Creato da John Logan, prodotto da Sam Mendes per Showtime. Logan trovava piacere nel perdersi tra le pagine della narrativa classica. L’idea originaria venne dal capolavoro di Mary Shilley. “Chi è il mostro, Victor o il suo abominio?“, una dualismo interessante da raccontare.
La trama si erge intorno alla misteriosa e tormentata Vanessa Ives, caratterizzata da un’intensa e viscerale interpretazione di Eva Green. Ives arriva gradualmente ad incarnare quello che è Penny Dreadful: emarginati che cercano di accettare il loro sofferente destino nel procedere incerto, sofferto, per inoltrarsi nell’oscurità attraverso serpeggianti percorsi che abbracciano la vita e rifuggono la normalità.
Essere toccati dal demonio. È come essere stati toccati dal dorso della mano di Dio.
Penny Dreadful reinventa la fine del XIX secolo, ci descrive uno squallido focolaio di oscure presenze nel quale prendono vita creature dell’orrore e di fantasia; una visione torrida, evanescenza di morte e dissolutezza. Uno show che progredisce trovando un equilibrio shakespeariano tra esseri bivalenti, mostruosi ma anche vulnerabili, fragili e feroci, mendicanti di luce condannati a dissolversi nelle tenebre.
La Londra vittoriana è il centro della scena, una città vittima e carnefice di sorprendenti contrasti. Nuovi edifici seguirono l’evolversi di progresso e benessere dato dall’introduzione di grandi innovazioni tecnologiche, ma sullo stesso binario crebbero anche le baraccopoli; terribilmente sovraffollate, dove la gente viveva nelle peggiori condizioni immaginabili.
La telecamera ci introduce sapientemente tra luoghi e personaggi della serie. Timothy Dalton interpreta il famoso esploratore Malcolm Murray che, grazie alla collaborazione di Vanessa Ives, cerca di ritrovare la figlia scomparsa in circostanze inspiegabili. Un ulteriore aiuto viene dato da Ethan Chandler (Josh Hartnett), artista delle pistole presso uno spettacolo circense. Seguono le prime indagini, il dottor Frankenstein (Harry Treadaway) ed i suoi esperimenti, i primi intralci. La creatura, l’apice nel testamento assoluto delle capacità di Rory Kinnear, un insieme di delicate contraddizioni umane che artiglia la sua esistenza nelle fessure più dolorose dell’anima. Dorian Gray (Reeve Carney), uomo di snervante bellezza, schiavo corrotto di un corpo immortale. Brona Croft (Billie Piper), prostituta consumata dalla tubercolosi, oppressa dalla misoginia dei tempi e vittima della sua sanguinosa ossessione di rivalsa morale.
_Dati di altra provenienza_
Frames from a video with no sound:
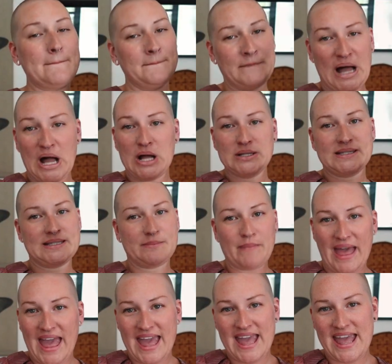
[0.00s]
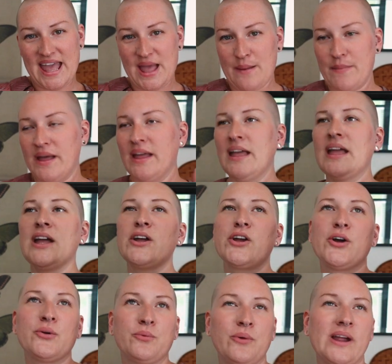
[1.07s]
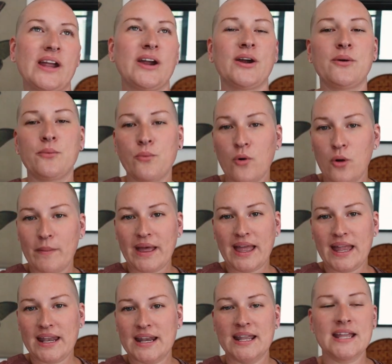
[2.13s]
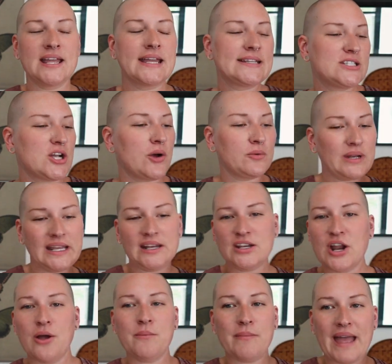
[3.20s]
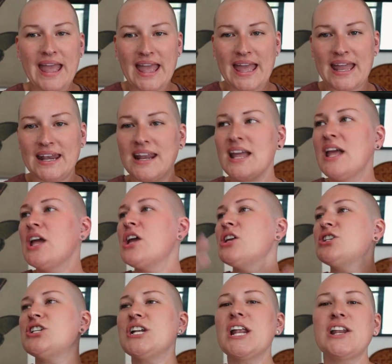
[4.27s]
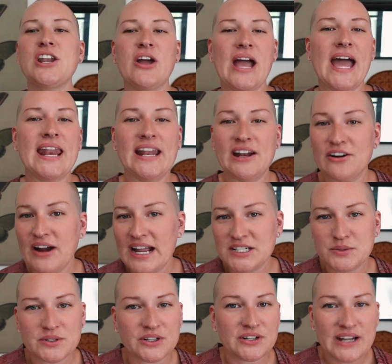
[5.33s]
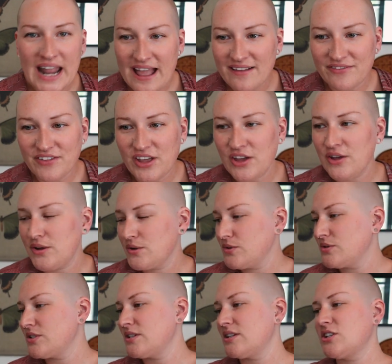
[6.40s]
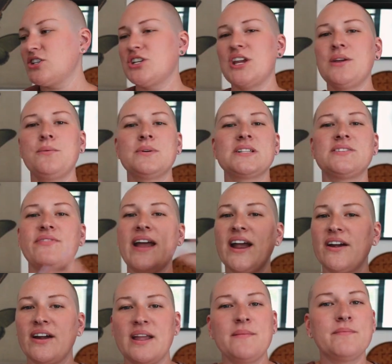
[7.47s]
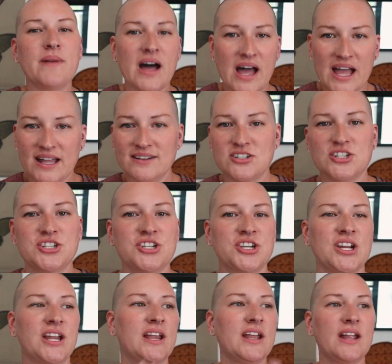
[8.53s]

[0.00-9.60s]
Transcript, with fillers: boss babe, career woman, don't need no man. She didn't know how to interact with her nephews. She was very much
Gradualmente ci vengono introdotte le figure più importanti della classica letteratura horror. Episodio dopo episodio, assistiamo i personaggi ergere grottesche mura per difendersi dalle proprie colpe, fronteggiare le conseguenze della loro condizione. Crogiolarsi tra dialoghi che poche serie hanno osato coltivare; fede, salvezza, redenzione, la nostra responsabilità verso il prossimo e la speranza universale di essere accettati ed amati.